§ **Exercise aim**
The records below must be output exactly, with no images carried over.

___ Recorded data

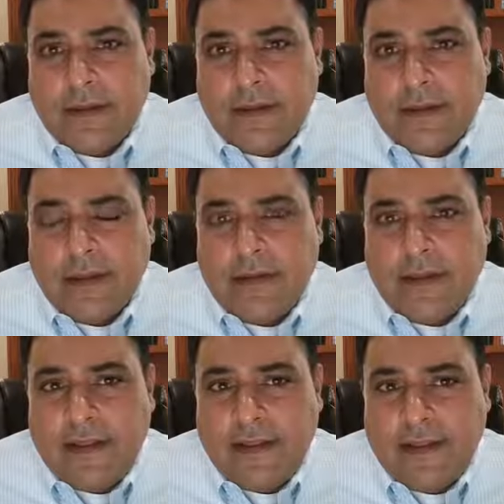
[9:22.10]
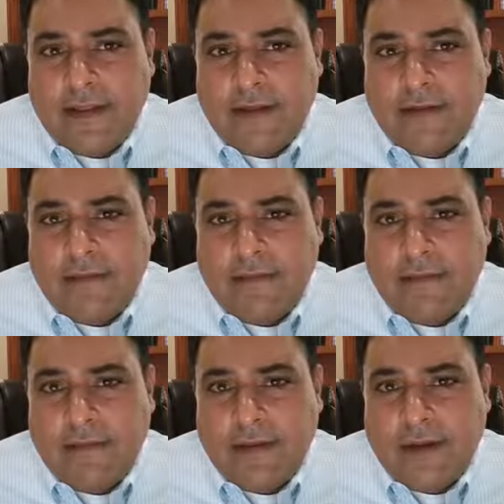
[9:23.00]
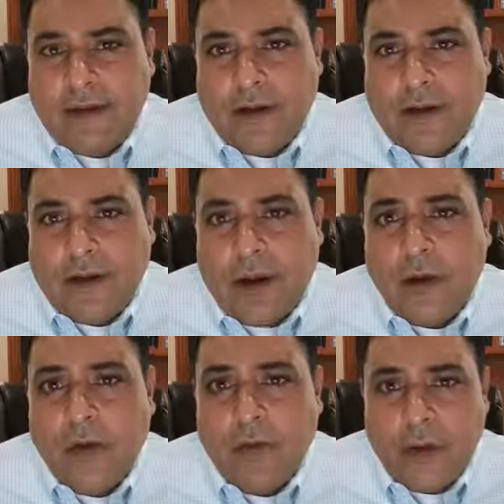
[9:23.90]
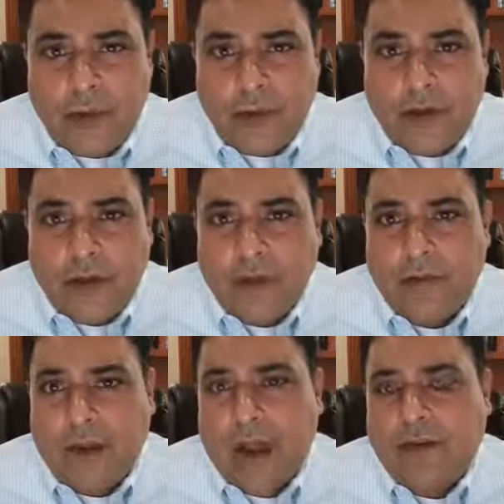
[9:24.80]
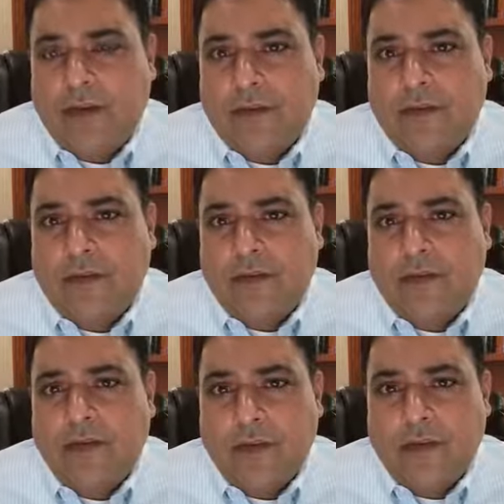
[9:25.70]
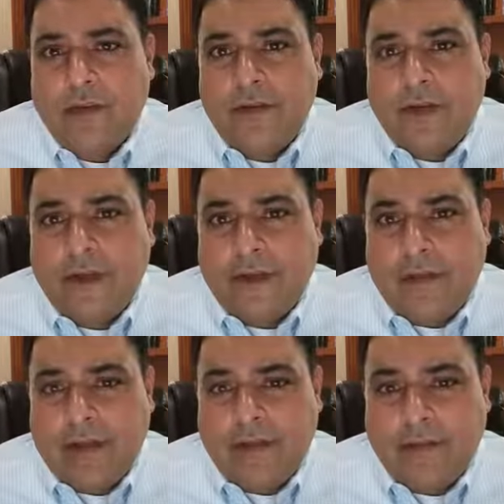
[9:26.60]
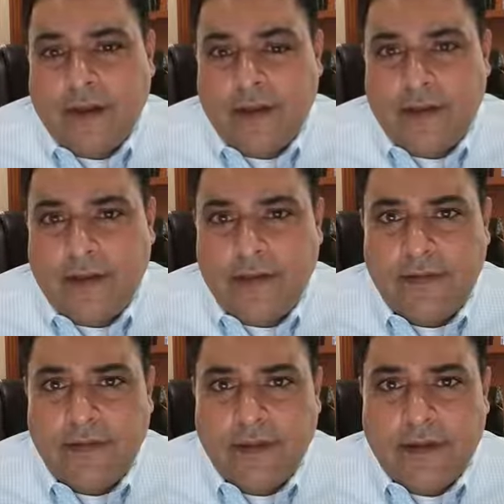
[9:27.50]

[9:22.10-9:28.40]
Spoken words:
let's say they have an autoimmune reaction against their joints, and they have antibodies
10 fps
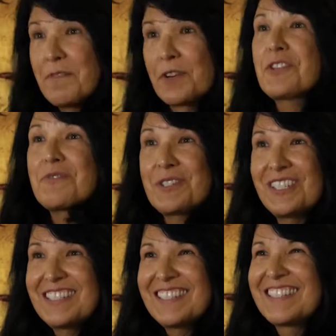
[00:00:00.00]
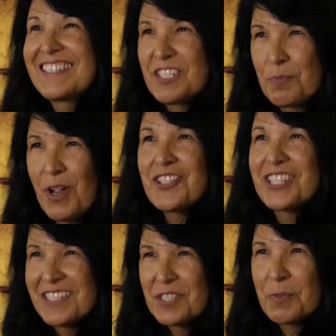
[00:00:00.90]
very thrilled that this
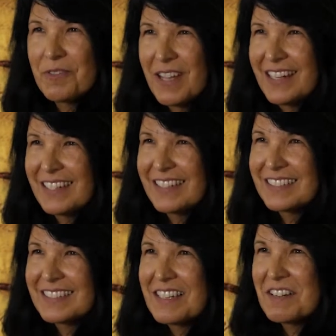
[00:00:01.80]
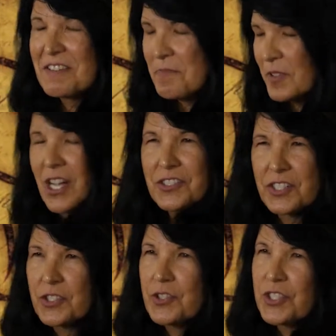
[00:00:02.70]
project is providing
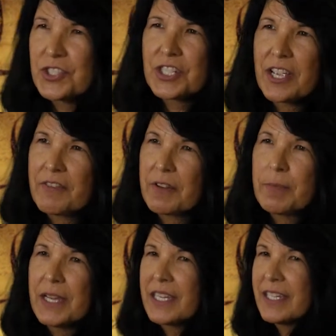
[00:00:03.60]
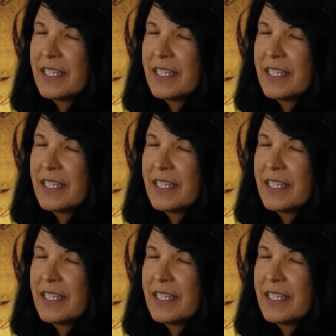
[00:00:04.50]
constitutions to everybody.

______

§ **Result**
[9:22.10]
[9:23.00]
[9:23.90]
[9:24.80]
[9:25.70]
[9:26.60]
[9:27.50]

[9:22.10-9:28.40]
Spoken words:
let's say they have an autoimmune reaction against their joints, and they have antibodies
10 fps
[00:00:00.00]
[00:00:00.90]
very thrilled that this
[00:00:01.80]
[00:00:02.70]
project is providing
[00:00:03.60]
[00:00:04.50]
constitutions to everybody.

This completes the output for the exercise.